SACRAMENTO (CN) - A school union president says the ballot language for California's Proposition 14 is slanted to encourage passage in the June primary. Prop. 14, which would send the "top-two" vote-getters or "voter nominated" candidates to the general election, "eliminates the rights of political parties, eliminates the ability to consider independent or write-in candidates in the general election, and eliminates the requirement that candidates identify party preference," according to the complaint in Superior Court.
"Voters will have fewer options, not more," says plaintiff Allan Clark, president of the California Schools Employee Association.
In suing Secretary of State Debra Bowen, Clark says the language in the ballot pamphlet is "false, misleading, or otherwise not fair and impartial."
Clark says the ballot material "unlawfully attempts to use the ballot label and title and summary to persuade voters to adopt Proposition 14 using biased words and phrases that advocate for the measure's adoption rather than merely informing voters about its chief purpose."
Clarks says use of the "non-neutral" words "reform" and "reforming ... place a positive spin on the changes the measure would make."
The ballot language claims that Prop. 14 will promote greater participation in elections, but "nothing in the measure directly impacts voter turnout," Clark says.

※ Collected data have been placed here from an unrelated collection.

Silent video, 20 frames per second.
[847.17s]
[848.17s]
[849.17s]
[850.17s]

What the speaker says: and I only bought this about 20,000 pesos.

He adds that the ballot materials "omit or conceal" information that would cause voters to have concerns about the measure.
The Elections Code requires the state attorney general to prepare a fair and impartial label, title and summary for all ballot measures, but "the Legislature overrode that requirement for Proposition 14 and instead crafted its own," the complaint states.
Bowen set a March 15 deadline for legal challenges to ballot materials for the June primary.
Clark seeks writ of mandate to force amendment of the ballot label, title and summary. He is represented by Deborah Caplan with Olson Hagel & Fishburn.